▶ [Provided information]:
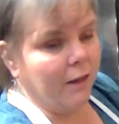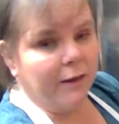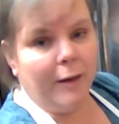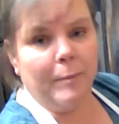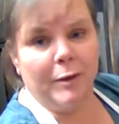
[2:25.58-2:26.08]

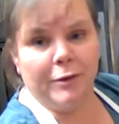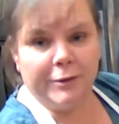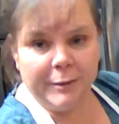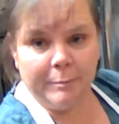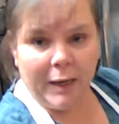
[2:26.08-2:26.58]

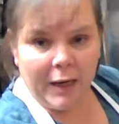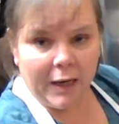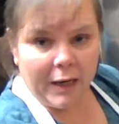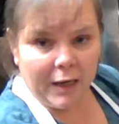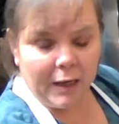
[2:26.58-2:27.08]
9x13
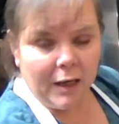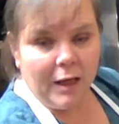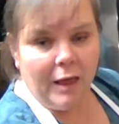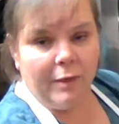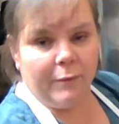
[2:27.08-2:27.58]
pan, and
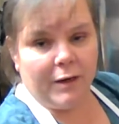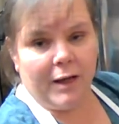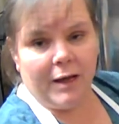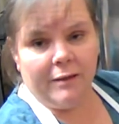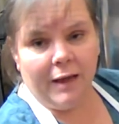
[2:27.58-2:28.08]
then we're going to
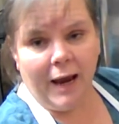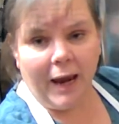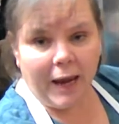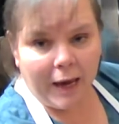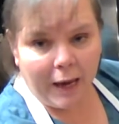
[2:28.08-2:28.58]
add the
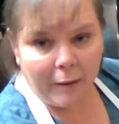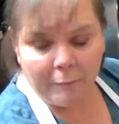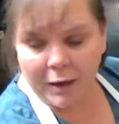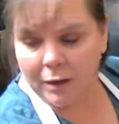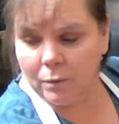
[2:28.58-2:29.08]

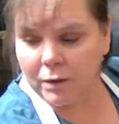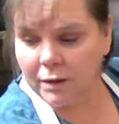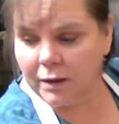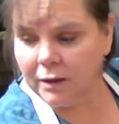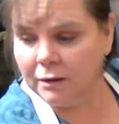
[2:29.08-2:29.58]
ham, and we're
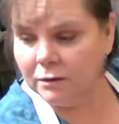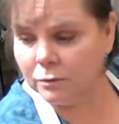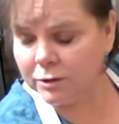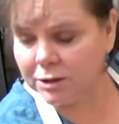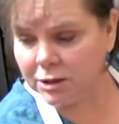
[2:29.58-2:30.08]
going to add the
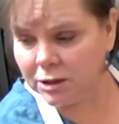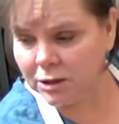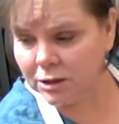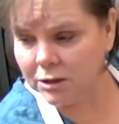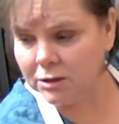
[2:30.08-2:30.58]
Swiss
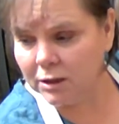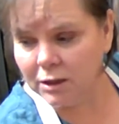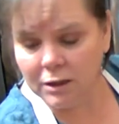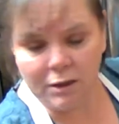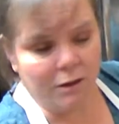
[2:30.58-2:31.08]
cheese
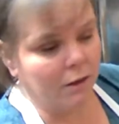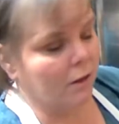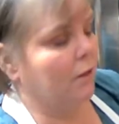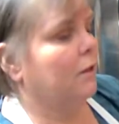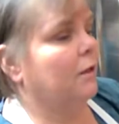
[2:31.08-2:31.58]
and
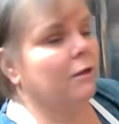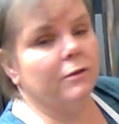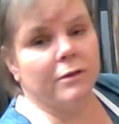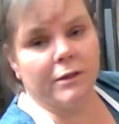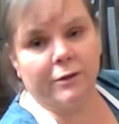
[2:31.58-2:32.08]

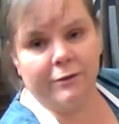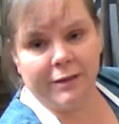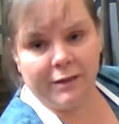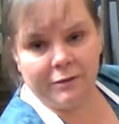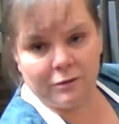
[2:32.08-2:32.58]
other
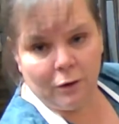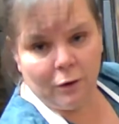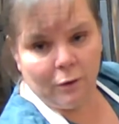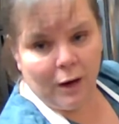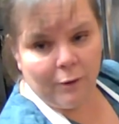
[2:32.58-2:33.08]
ingredients.
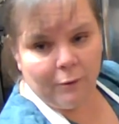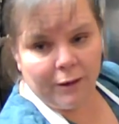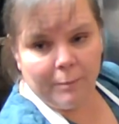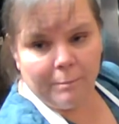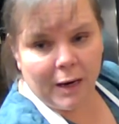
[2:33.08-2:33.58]
So I will
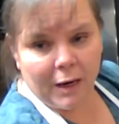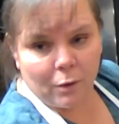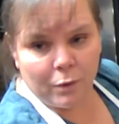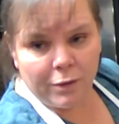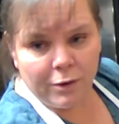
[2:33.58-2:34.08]
get back
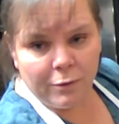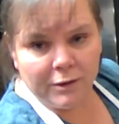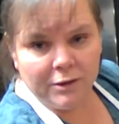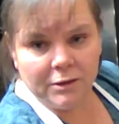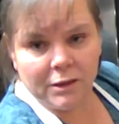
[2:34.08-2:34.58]
with you
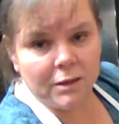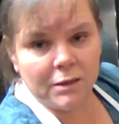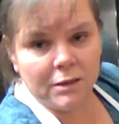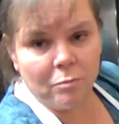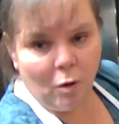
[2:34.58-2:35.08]
in
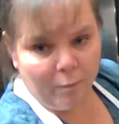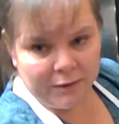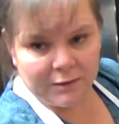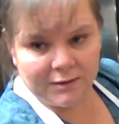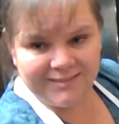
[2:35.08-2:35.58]
just a
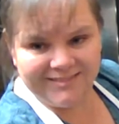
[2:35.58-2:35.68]
moment.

▶ [Exercise details]:
Print the records exactly and omit all pictures.

▶ [Result of the task]:
[2:25.58-2:26.08]

[2:26.08-2:26.58]

[2:26.58-2:27.08]
9x13
[2:27.08-2:27.58]
pan, and
[2:27.58-2:28.08]
then we're going to
[2:28.08-2:28.58]
add the
[2:28.58-2:29.08]

[2:29.08-2:29.58]
ham, and we're
[2:29.58-2:30.08]
going to add the
[2:30.08-2:30.58]
Swiss
[2:30.58-2:31.08]
cheese
[2:31.08-2:31.58]
and
[2:31.58-2:32.08]

[2:32.08-2:32.58]
other
[2:32.58-2:33.08]
ingredients.
[2:33.08-2:33.58]
So I will
[2:33.58-2:34.08]
get back
[2:34.08-2:34.58]
with you
[2:34.58-2:35.08]
in
[2:35.08-2:35.58]
just a
[2:35.58-2:35.68]
moment.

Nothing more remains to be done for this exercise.